Marshall was drinking a beer while setting up shots on the other
side, but I was prowling the court, pent on ramming the ball back
at him. We scored nine consecutive points until a shot ricocheted
off Marlon’s considerable belly. We took back the serve
immediately, though, and won every point after that even as most of
my teammates moved toward the boundaries. On the game-winning
point, the teen girl set me up with a great pass and I spiked it
right into Preston’s face. His sunglasses came flying off and he
sat down on the grass.
“Jeez, Hugh, did you
have money on this game?” Marshall said angrily, while going to his
uncle’s side. Liz knelt down next to her father and then she and
Marshall helped him up. As she did so, she turned to me with an
expression that read, “This is what you’re doing with your
life?”
I stood on the other
side of the net as everyone left the volleyball court. I wanted to
leave, but I didn’t want anyone to see me leave. As the action
swirled around me, my aunt walked over and took me by the
arm.
“Had those
competitive juices really flowing, huh?” she said.
My embarrassment
inched up. “I guess so.”
“Preston’s fine. His
idea of physical exertion is pressing the intercom button for his
secretary. I think you just caught him by surprise.”
We started walking
away from the patio and toward a bench overlooking the river. When
we sat down, my aunt released my arm and patted me on the
leg.
“I haven’t seen much
of you since you’ve been back,” she said. In fact, I’d only seen
her once, when she visited my father after he came
home.
“I’ve been pretty
busy,” I said, though I hardly ever felt busy.
“It’s good of you to
help your father out.”
“It came at the right
time.”
She patted my leg
again. “It’s still good of you to do it. I feel so badly for
Richard.”
I nodded and looked
around. There wasn’t anyone within fifty yards of us.
“So what are you
doing with yourself these days?” she said.
“I’ve been spending a
lot of time in the store. Other than that, I don’t know, some time
with Mom and Dad, some time with John Updike, a couple of long
drives.”
“I meant what are you
doing? Anna told me that you aren’t
going back to Springfield.
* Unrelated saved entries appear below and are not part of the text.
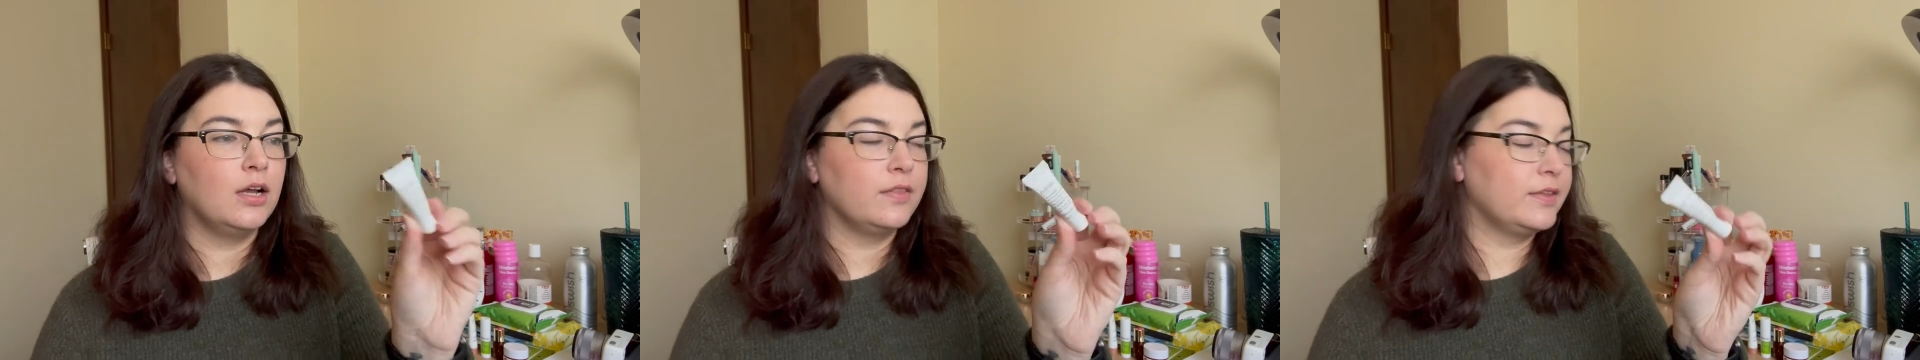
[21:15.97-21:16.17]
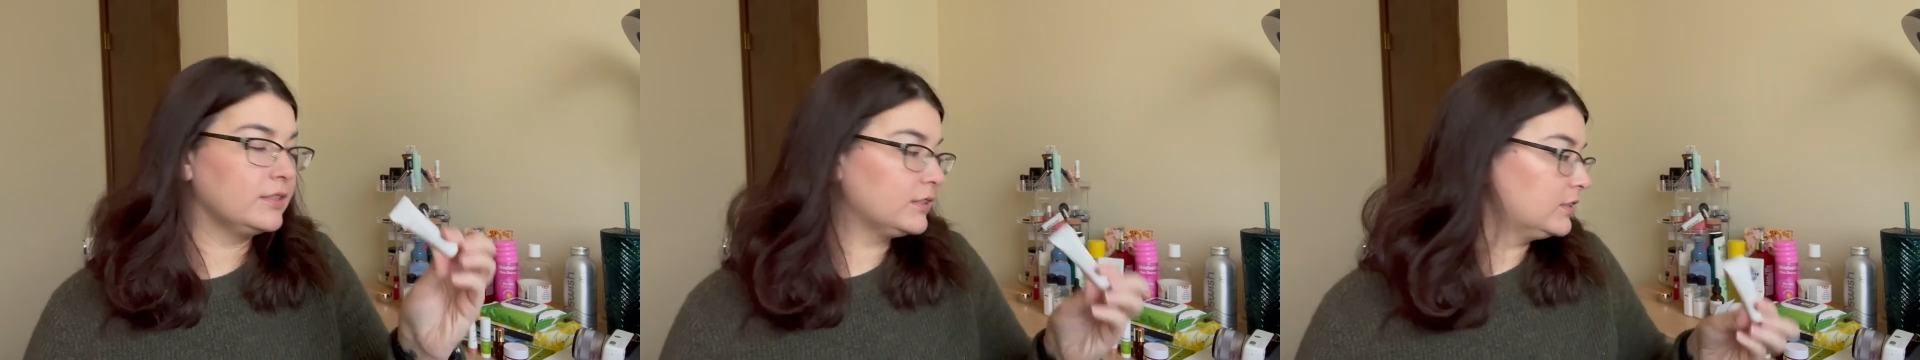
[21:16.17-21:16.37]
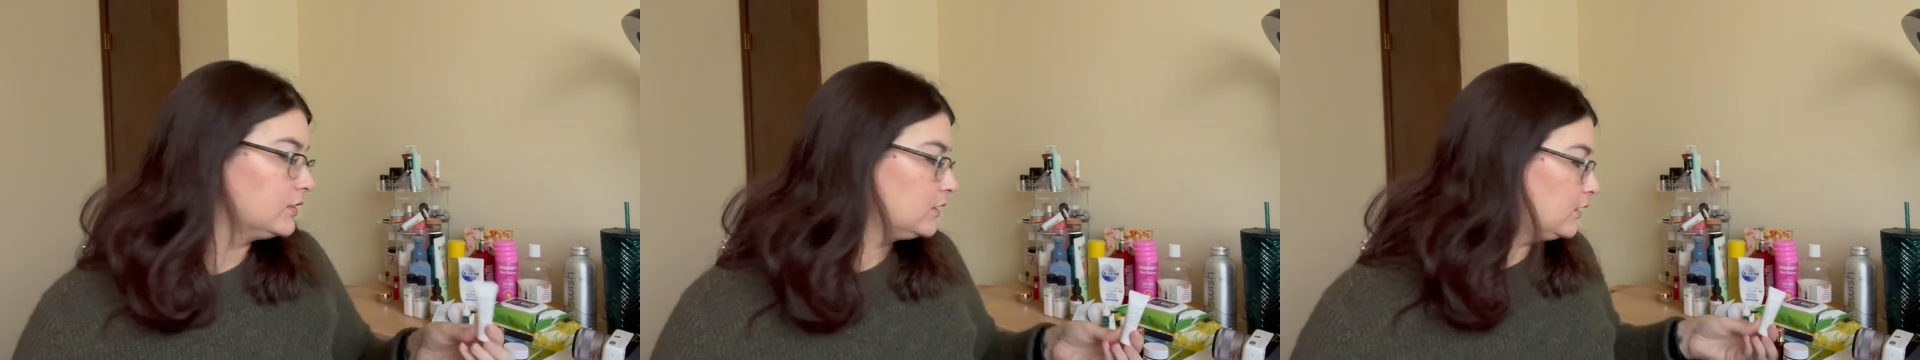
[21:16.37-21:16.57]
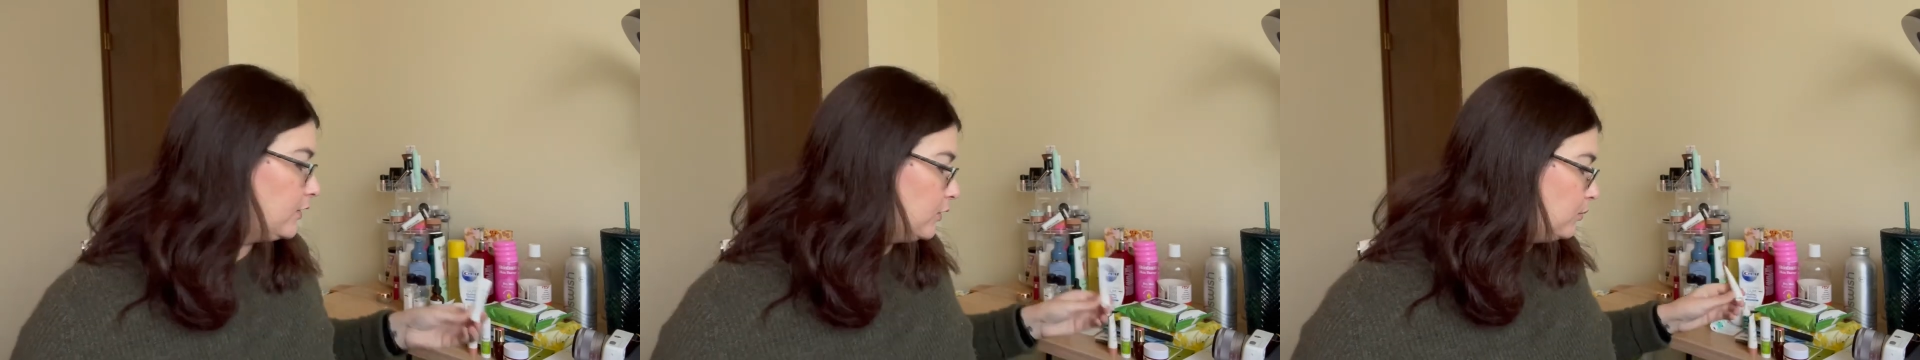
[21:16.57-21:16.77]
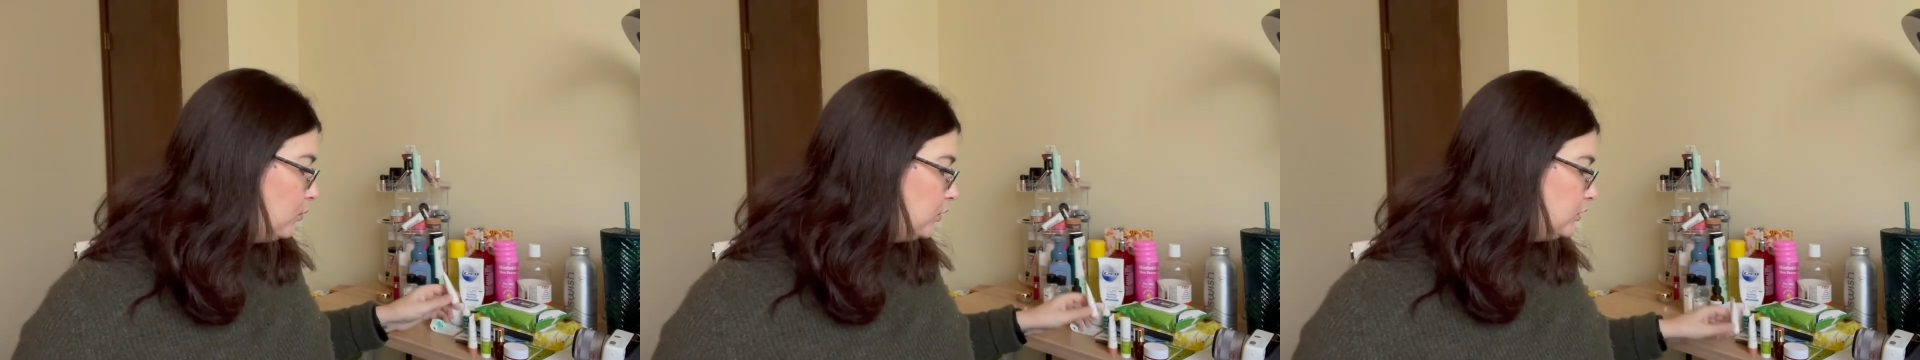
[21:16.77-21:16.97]
this is
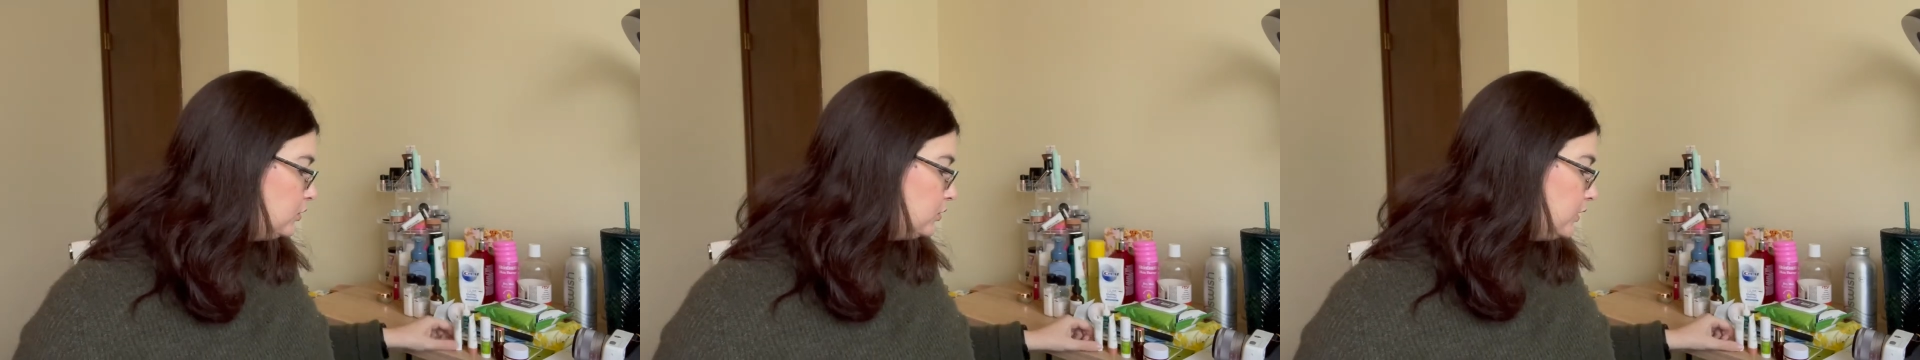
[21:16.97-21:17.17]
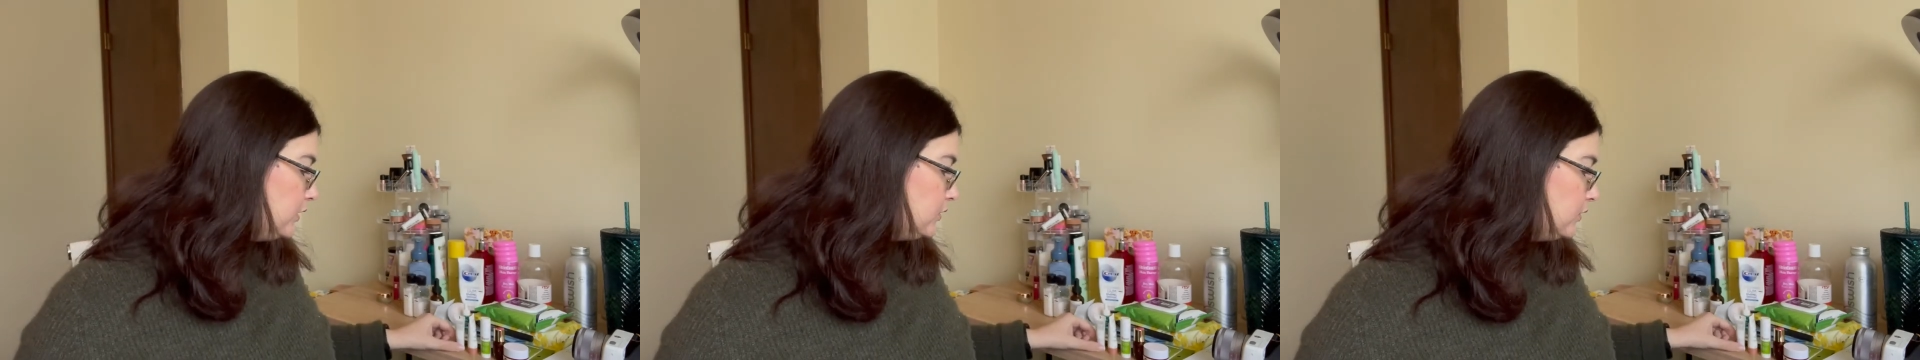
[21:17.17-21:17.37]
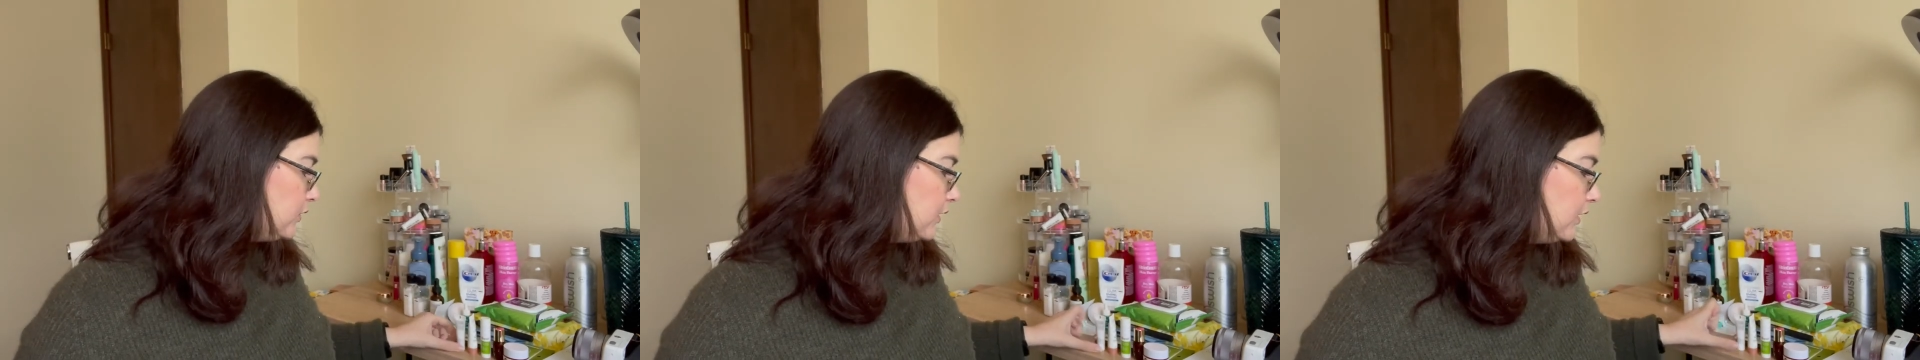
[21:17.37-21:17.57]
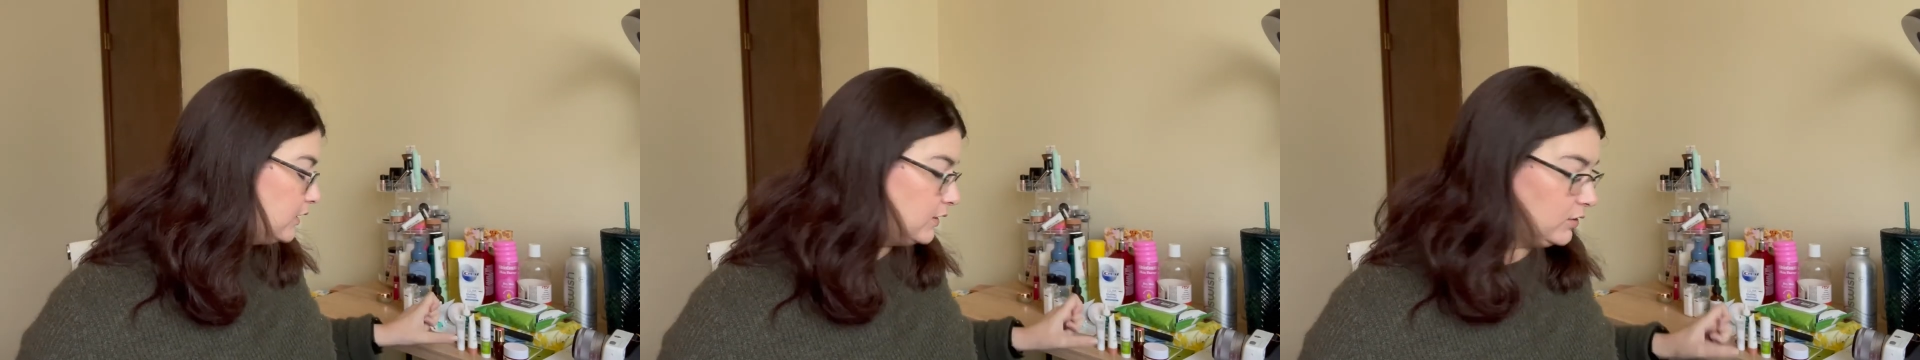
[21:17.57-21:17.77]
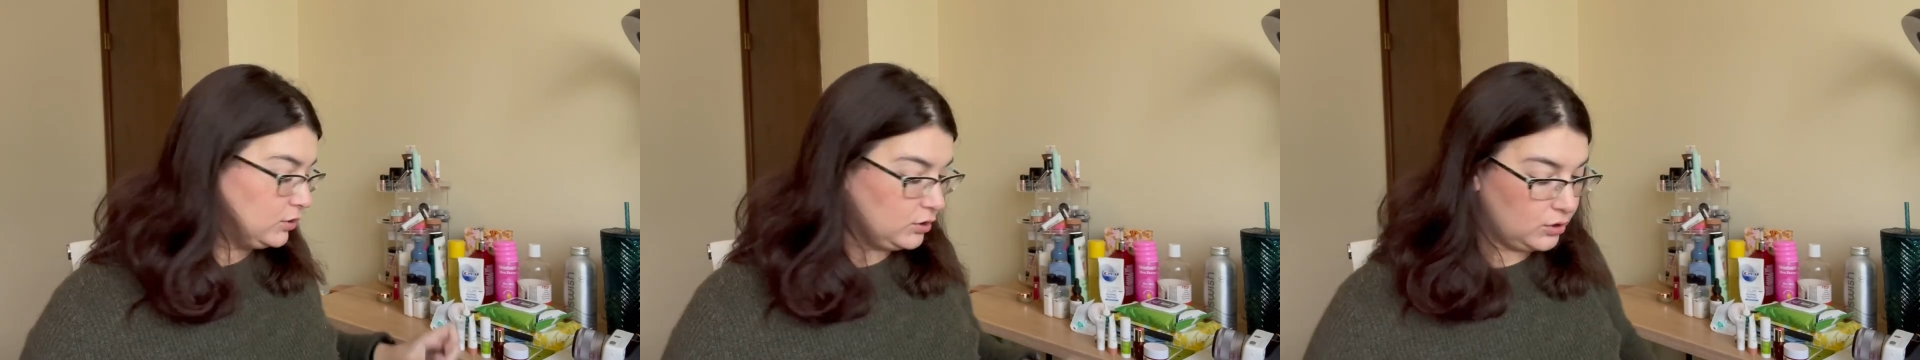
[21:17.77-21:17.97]
another moisturizer that I
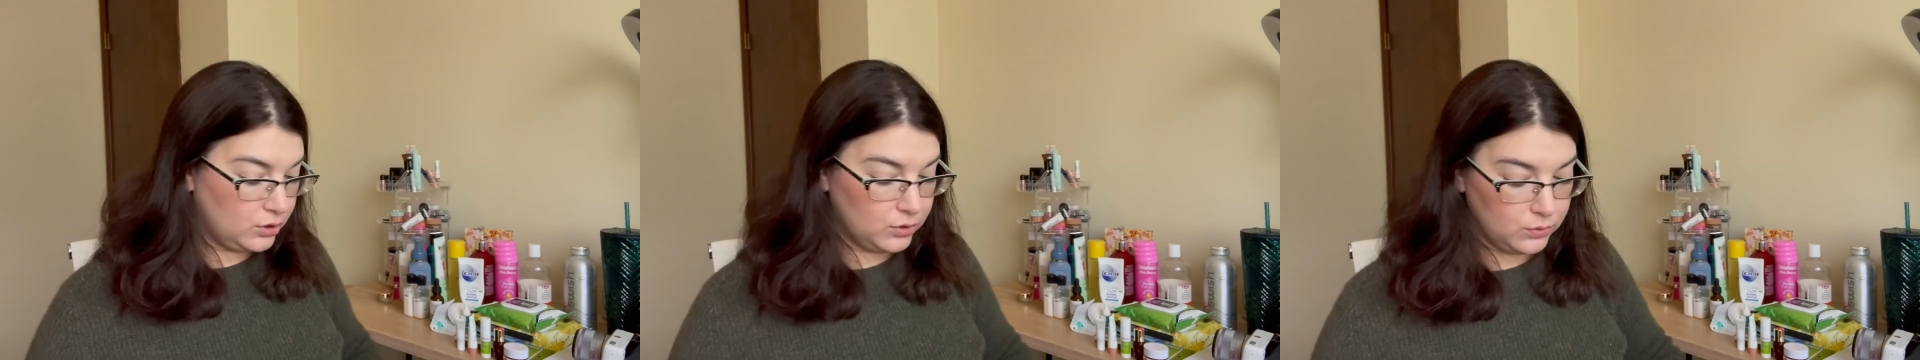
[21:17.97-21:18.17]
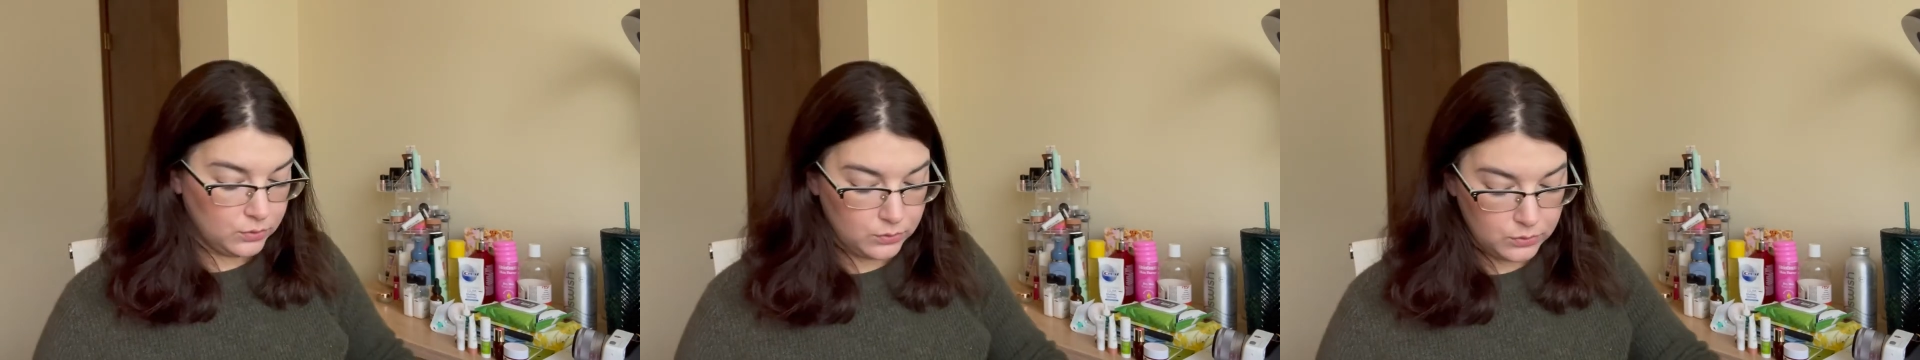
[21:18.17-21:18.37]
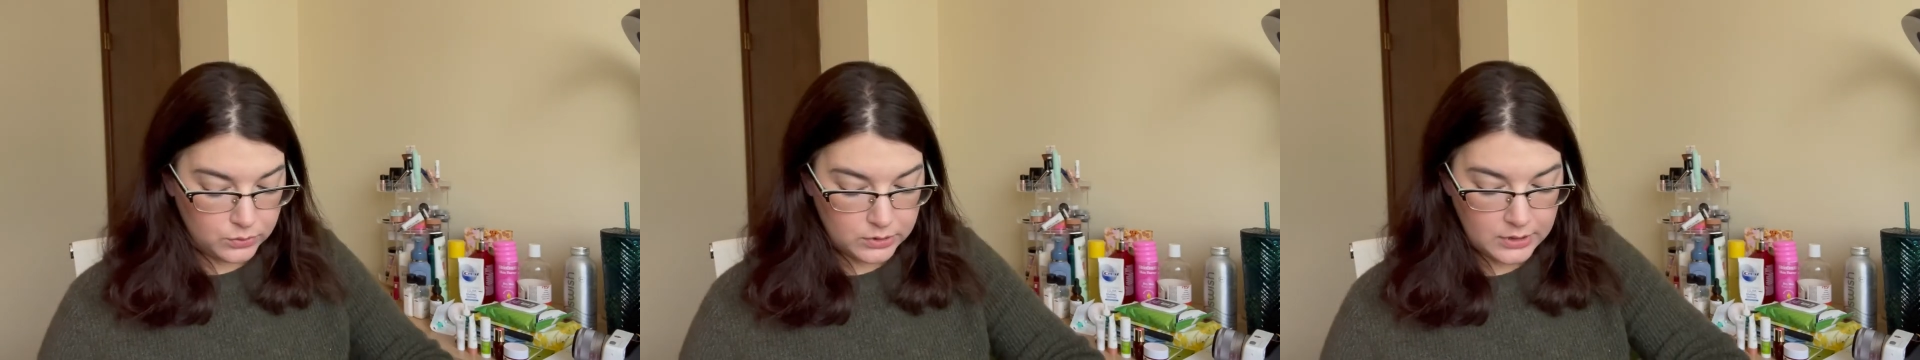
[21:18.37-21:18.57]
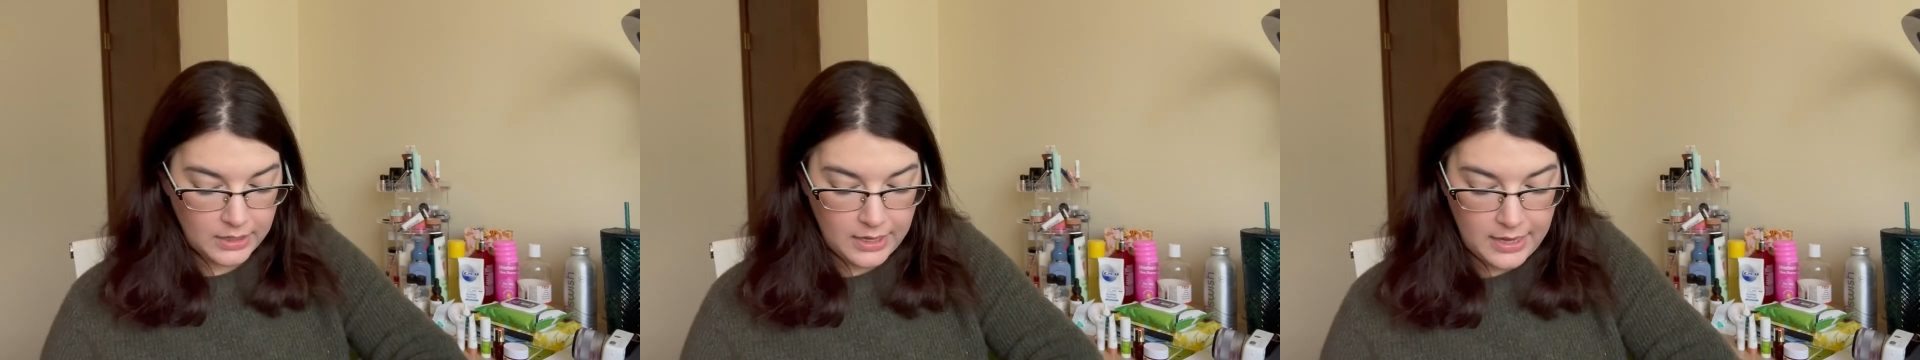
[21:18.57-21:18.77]
can use.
What are you going to do once they sell
the store?”
I’m sure it had
something to do with the setting, that my aunt was a financially
successful woman married to a financially successful man who had
four financially successful brothers, but the afternoon’s
preoccupation with what one (and more specifically, what I) did had
worn me ragged. “I haven’t really focused on that yet,” I said
dismissively.
“When will it be time
to focus?”
I turned my body to
face her, which also moved her hand from my leg. “It’ll be time to
focus when it’s time. I’ve managed to get by so far.”
“The firm would have
had my ass if I’d ever approached my work that way,” she said,
looking out toward the water.
“That’s one of the
reasons I don’t work for a firm.”
“I didn’t realize
that had to do with ‘reasons.’”
I could have
continued to defend myself, though I was certain I could never
convinced her to see the world from my perspective. Instead, I
decided to turn my attention to a sailboat out on the
river.
“I was thinking this
morning about all of the mischief your brother used to cause at
this function,” she said. “He was such a ball of fire. Chad and I
would actually try to guess what kind of prank he was going to
pull. He was such an electric soul. Both of you were back
then.”
A pair of geese flew
across the river and I looked up at them.
“Do you think Chase
would have figured out what to focus on by now?” she
said.
I watched the geese
recede into the distance. “I’m sure he would have, Aunt
Rita.”
She stood up. “I’m
sure he would have, too.”
She walked away while
I continued to look out on the river. I was as alien to this
environment as a komodo dragon. The lizard, however, would be
regarded as a curiosity and at least generate some fascination. I
seemed only to generate contempt, disappointment, and a modicum of
unwanted pity.
A ball came toward my
bench and a young boy raced after it. When I looked at him, he
offered me a nervous smile and then ran back to his playmates. A
short while later, without saying good-bye to my parents or my
aunt, or any of the cousins, I left the party.